One of the most revolutionary eras in literature was the early-modern period of history, between the 15th and 17th centuries, not only resulting from the invention of the printing press in Europe but also the Renaissance that reintroduced European scholars and writers to classical texts that had been thought lost for over a thousand years. The widespread distribution made possible by printing helped literacy to spread as did the rise of grammar school education in England that produced some of the greatest writers of any era: William Shakespeare, Christopher Marlowe and Ben Jonson, who combined classical education with commercial flair to write some of the greatest dramas ever written. Elizabethan and Jacobean theatre reflected the fact that ecclesiastical themes were gradually becoming outdated, plays with biblical themes replaced by texts influenced by the early genres of tragedy and comedy first created by Greek playwrights such as Aeschylus and Euripides. Shakespeare is today credited with merging tragedy and comedy in a revolutionary way, echoing but reinventing the ancient styles.

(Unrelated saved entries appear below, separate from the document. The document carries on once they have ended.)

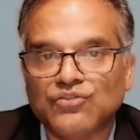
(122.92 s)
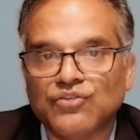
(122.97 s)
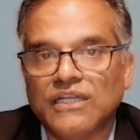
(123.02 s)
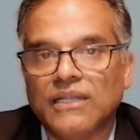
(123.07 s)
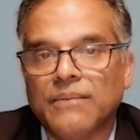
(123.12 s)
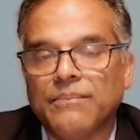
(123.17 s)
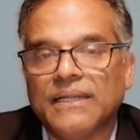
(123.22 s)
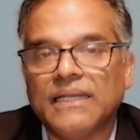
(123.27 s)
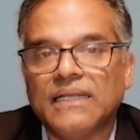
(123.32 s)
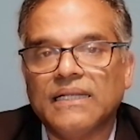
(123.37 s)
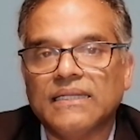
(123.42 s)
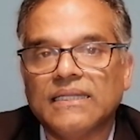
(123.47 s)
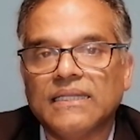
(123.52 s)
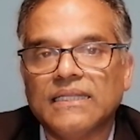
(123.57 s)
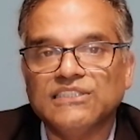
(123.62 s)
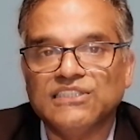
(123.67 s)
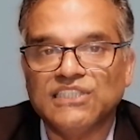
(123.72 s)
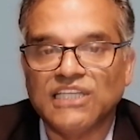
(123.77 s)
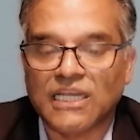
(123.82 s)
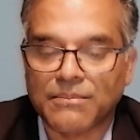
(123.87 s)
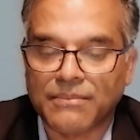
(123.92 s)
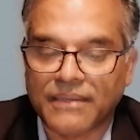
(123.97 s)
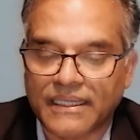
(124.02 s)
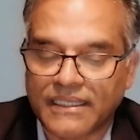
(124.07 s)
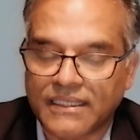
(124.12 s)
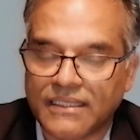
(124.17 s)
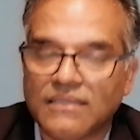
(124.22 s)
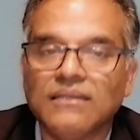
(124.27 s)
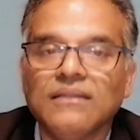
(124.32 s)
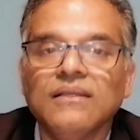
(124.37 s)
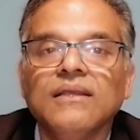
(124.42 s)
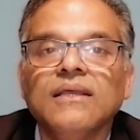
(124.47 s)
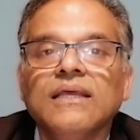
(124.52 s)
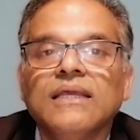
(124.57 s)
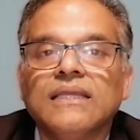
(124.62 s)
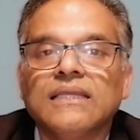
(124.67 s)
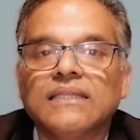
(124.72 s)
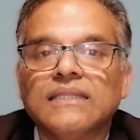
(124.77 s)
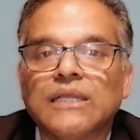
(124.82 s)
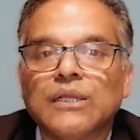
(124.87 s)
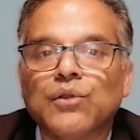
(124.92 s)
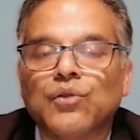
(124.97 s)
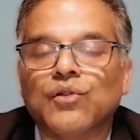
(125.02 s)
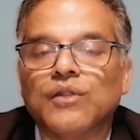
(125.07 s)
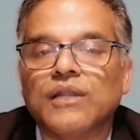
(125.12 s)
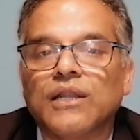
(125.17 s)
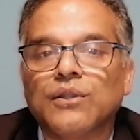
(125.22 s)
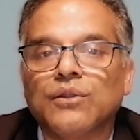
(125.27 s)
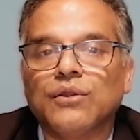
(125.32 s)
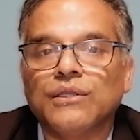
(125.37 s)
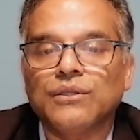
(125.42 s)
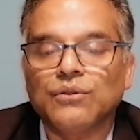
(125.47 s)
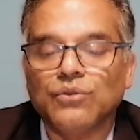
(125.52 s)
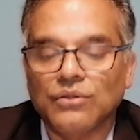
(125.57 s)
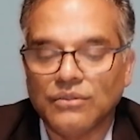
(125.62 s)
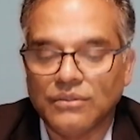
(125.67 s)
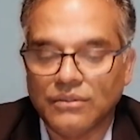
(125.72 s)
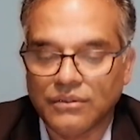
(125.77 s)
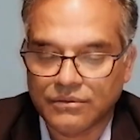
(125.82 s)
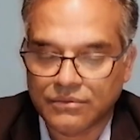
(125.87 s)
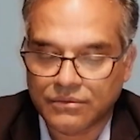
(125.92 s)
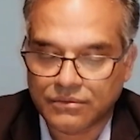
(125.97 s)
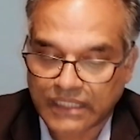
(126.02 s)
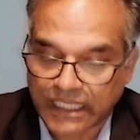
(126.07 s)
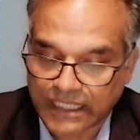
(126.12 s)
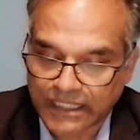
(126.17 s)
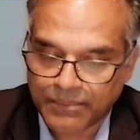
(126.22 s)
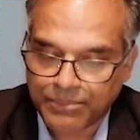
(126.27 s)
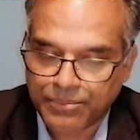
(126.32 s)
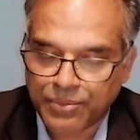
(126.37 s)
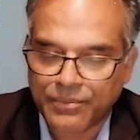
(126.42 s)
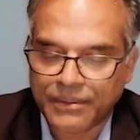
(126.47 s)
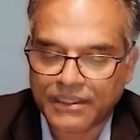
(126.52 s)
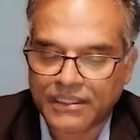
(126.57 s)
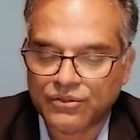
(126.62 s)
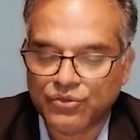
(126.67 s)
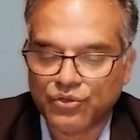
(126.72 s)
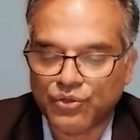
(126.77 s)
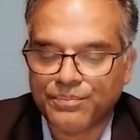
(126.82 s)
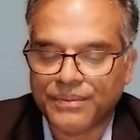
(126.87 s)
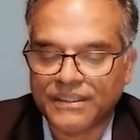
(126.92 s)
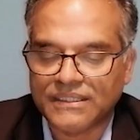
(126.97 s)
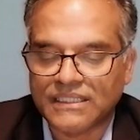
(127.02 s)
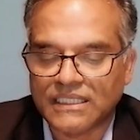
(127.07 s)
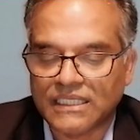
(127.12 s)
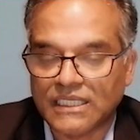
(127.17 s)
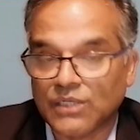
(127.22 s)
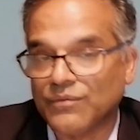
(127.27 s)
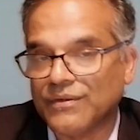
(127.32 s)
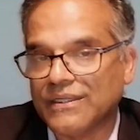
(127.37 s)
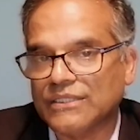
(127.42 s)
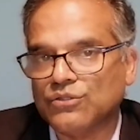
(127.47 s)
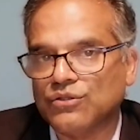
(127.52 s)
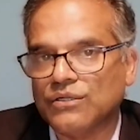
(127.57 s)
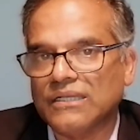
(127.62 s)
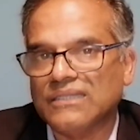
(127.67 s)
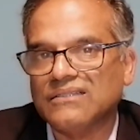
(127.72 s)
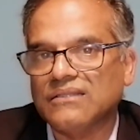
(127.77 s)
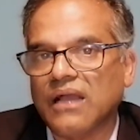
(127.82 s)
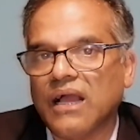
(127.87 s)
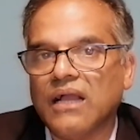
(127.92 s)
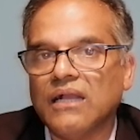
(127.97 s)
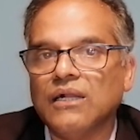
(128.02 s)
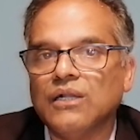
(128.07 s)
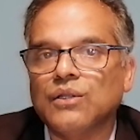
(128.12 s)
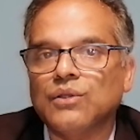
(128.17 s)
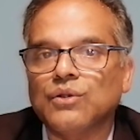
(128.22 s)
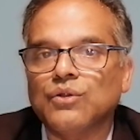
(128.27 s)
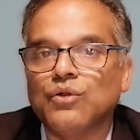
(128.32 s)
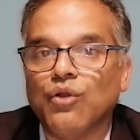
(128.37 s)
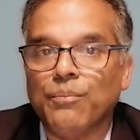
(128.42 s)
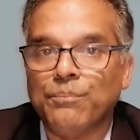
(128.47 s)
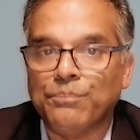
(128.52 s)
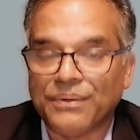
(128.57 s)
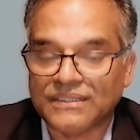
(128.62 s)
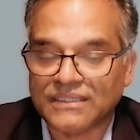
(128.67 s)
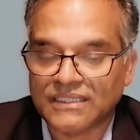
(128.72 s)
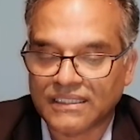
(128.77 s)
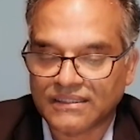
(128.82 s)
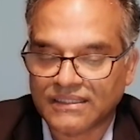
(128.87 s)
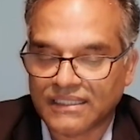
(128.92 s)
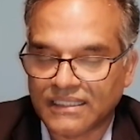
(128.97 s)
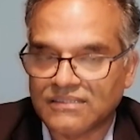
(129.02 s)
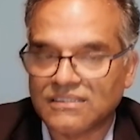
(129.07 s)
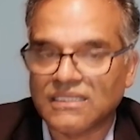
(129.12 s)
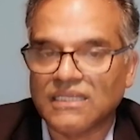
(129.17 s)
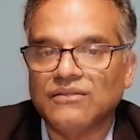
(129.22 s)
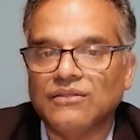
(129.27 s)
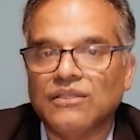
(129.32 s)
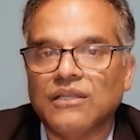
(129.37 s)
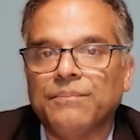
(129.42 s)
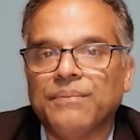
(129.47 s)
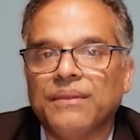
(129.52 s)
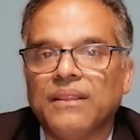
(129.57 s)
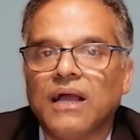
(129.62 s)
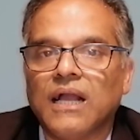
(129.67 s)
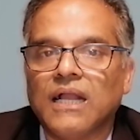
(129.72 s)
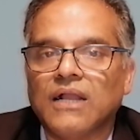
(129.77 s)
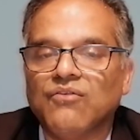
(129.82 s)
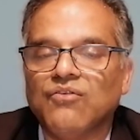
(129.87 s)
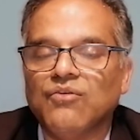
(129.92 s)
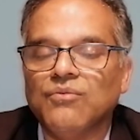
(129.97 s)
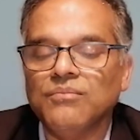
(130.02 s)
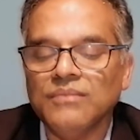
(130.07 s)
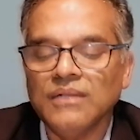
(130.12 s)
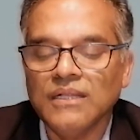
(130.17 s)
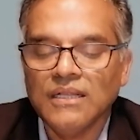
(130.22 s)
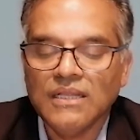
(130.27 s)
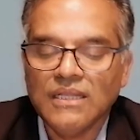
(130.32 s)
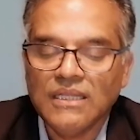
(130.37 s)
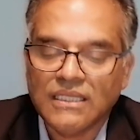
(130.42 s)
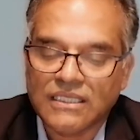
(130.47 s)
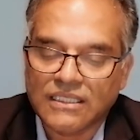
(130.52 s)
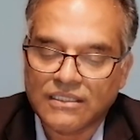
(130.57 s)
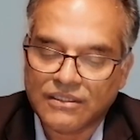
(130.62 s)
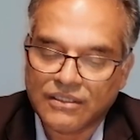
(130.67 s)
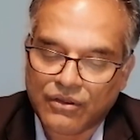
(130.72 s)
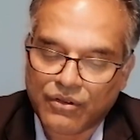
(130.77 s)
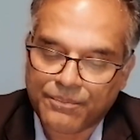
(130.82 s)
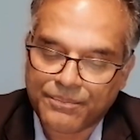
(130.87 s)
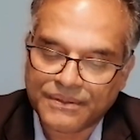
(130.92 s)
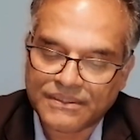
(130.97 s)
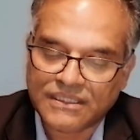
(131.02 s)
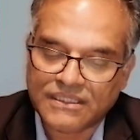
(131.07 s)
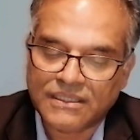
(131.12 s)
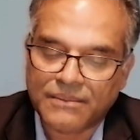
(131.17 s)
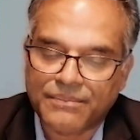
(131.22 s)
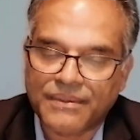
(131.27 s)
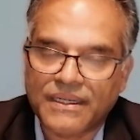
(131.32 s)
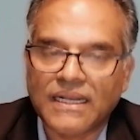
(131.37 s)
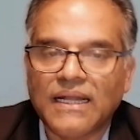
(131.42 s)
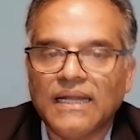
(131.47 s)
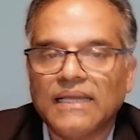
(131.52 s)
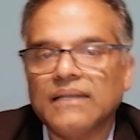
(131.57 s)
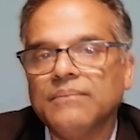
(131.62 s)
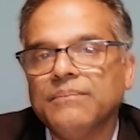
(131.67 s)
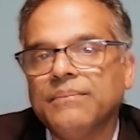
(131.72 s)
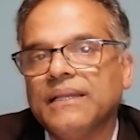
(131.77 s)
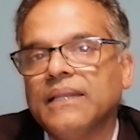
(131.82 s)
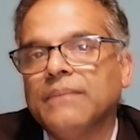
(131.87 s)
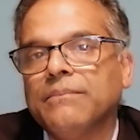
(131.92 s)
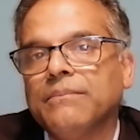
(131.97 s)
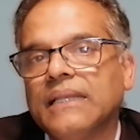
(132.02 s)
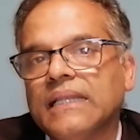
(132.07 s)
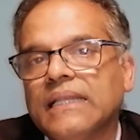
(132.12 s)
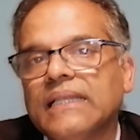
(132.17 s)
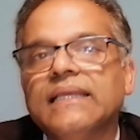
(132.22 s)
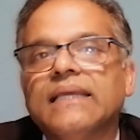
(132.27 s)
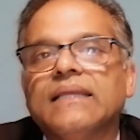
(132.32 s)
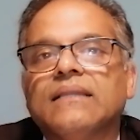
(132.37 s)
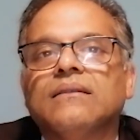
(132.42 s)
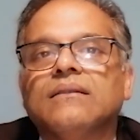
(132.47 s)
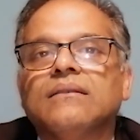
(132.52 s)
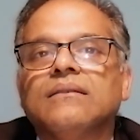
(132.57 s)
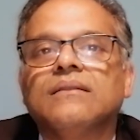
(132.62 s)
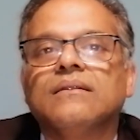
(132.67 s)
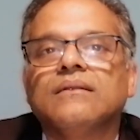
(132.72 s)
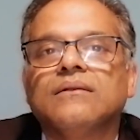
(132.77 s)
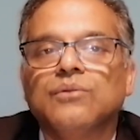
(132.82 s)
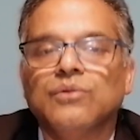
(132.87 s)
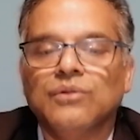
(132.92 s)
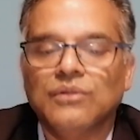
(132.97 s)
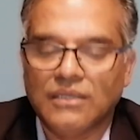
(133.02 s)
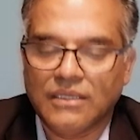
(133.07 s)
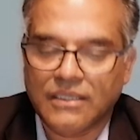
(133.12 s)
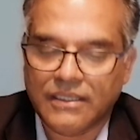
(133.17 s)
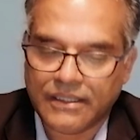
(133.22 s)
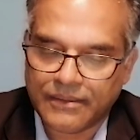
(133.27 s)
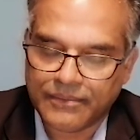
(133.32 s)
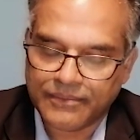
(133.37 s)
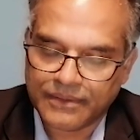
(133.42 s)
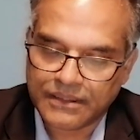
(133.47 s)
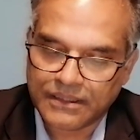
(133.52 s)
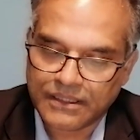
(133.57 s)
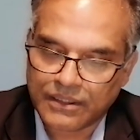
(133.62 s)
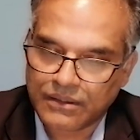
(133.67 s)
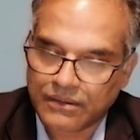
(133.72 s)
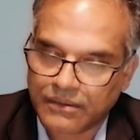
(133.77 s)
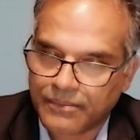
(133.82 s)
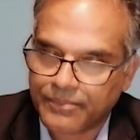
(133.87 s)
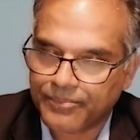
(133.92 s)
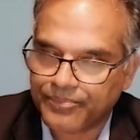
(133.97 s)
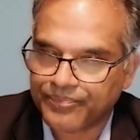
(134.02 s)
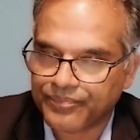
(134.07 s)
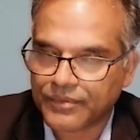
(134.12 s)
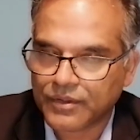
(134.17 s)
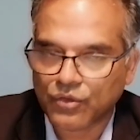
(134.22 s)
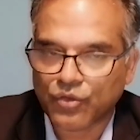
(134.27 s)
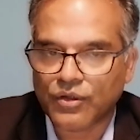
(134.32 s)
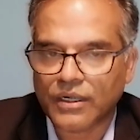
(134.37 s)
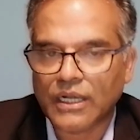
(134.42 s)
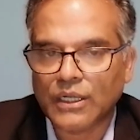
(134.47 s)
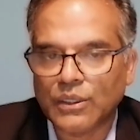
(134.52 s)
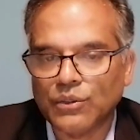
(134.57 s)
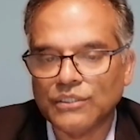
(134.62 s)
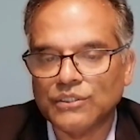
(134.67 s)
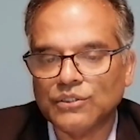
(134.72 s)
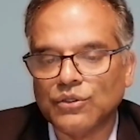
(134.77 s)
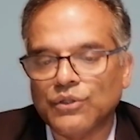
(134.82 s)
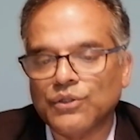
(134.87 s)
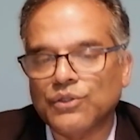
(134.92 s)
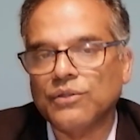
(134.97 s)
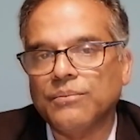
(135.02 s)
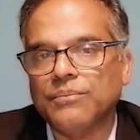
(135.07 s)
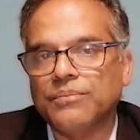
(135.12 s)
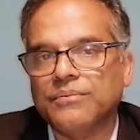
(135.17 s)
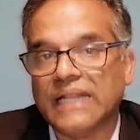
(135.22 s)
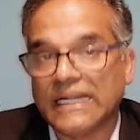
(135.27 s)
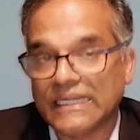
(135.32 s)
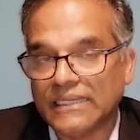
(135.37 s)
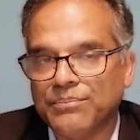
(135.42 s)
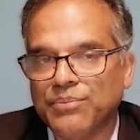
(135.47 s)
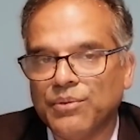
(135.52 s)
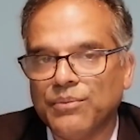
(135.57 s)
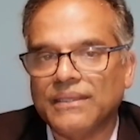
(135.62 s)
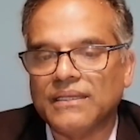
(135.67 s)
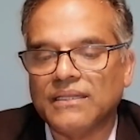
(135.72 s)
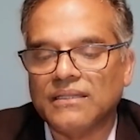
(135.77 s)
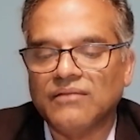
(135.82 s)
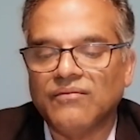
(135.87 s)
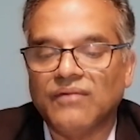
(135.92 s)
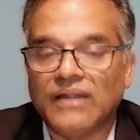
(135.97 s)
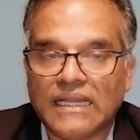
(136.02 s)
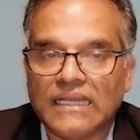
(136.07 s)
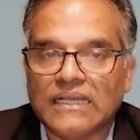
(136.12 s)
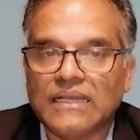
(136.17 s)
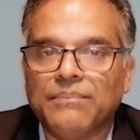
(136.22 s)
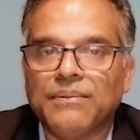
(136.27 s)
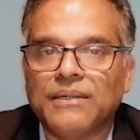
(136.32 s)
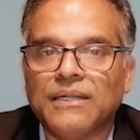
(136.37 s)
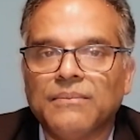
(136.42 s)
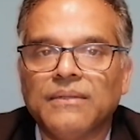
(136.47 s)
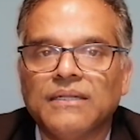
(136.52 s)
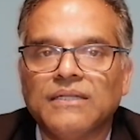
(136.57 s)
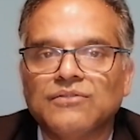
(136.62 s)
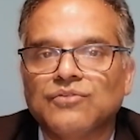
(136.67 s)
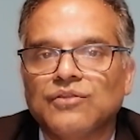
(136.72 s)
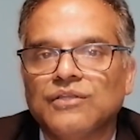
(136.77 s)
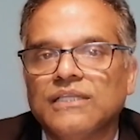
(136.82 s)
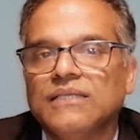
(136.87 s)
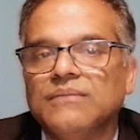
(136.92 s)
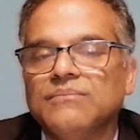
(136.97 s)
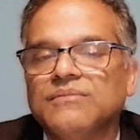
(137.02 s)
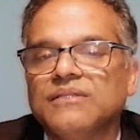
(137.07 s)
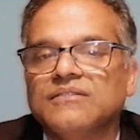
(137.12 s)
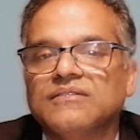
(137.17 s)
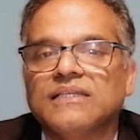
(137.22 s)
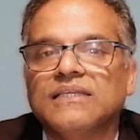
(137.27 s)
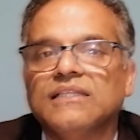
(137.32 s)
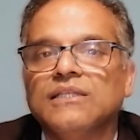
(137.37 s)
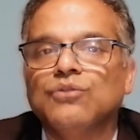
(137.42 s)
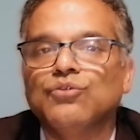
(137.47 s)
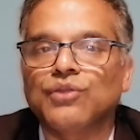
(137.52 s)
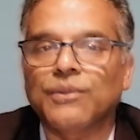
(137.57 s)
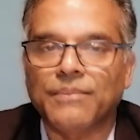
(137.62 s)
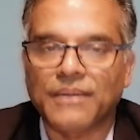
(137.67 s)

என்று சொல்லப்படுகின்ற ஜெர்மனியின் இந்த கொரோனா நோய் தடுப்பு மருந்து உற்பத்தி நிறுவனத்துடன் தாங்கள் ஒரு ஒப்பந்தத்தை செய்திருப்பதாகவும் இந்த ஒப்பந்தத்தின் பிரகாரம் பல மில்லியன் இந்த கொரோனா நோய் தொற்று தடுப்பு மருந்து வழங்கப்படும் என்று சொல்லி இந்த செய்தியில்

An increasingly wealthy middle class ready to read and buy books made the invention of the novel in the late seventeenth and early eighteenth century possible, with pioneering novelists including Daniel Defoe and Samuel Richardson. In the late 1700s, Romanticism, spearheaded by William Wordsworth and Samuel Coleridge represented one of the most radical breaks with previous literary styles in history, seeking to create a new form of literature based on authentic personal experience. In turn, the Realist and Naturalist movements, influenced by science and technology, developed in the late nineteenth century as a reaction against Romanticism. One offshoot of the novel was the Gothic, popularised by Horace Walpole’s Castle of Otranto and brought to philosophical as well as literary maturity with Mary Shelley’s Frankenstein in 1816; the Gothic was a popular genre that ranged from religion and philosophy to mythology and science to love and horror. The Gothic’s fascination with the irrational aspect of human behaviour anticipated the psychology of Sigmund Freud by over a century and helped influence modernist and eventually postmodernist literature and theory in the twentieth century, that reacted against traditional motifs, often by reworking them in ironic and parodic ways. A notable example of post-modern Gothic in the 1980s was the work of Angela Carter

The Handmaid’s Tale, 1985

and Margaret Atwood, in works such as The Bloody Chamber and The Handmaid’s Tale; the latter focused on the dystopian future but featured many stylistic features and motifs from the past. Thus, the ghost of historical literature continues to be clearly present in today’s most popular genres and varieties.

At first glance, the passage of time and evolution of languages appears to have led to essential differences in the structure, style and substance of writing. Furthermore, the plethora of themes and motifs, genres and movements might initially lead one to assume that the literary features of our modern age don’t bear close resemblance to historical works. Notwithstanding this, analysis of literary patterns shows that modern texts do, in fact, mirror antiquity in both cultural depictions, underlying subjects and aesthetic choices. This revelation indicates that, in spite of landmark changes over thousands of years, the historical roots of literary ideas and style hold a much greater influence over modern writers than widely acknowledged.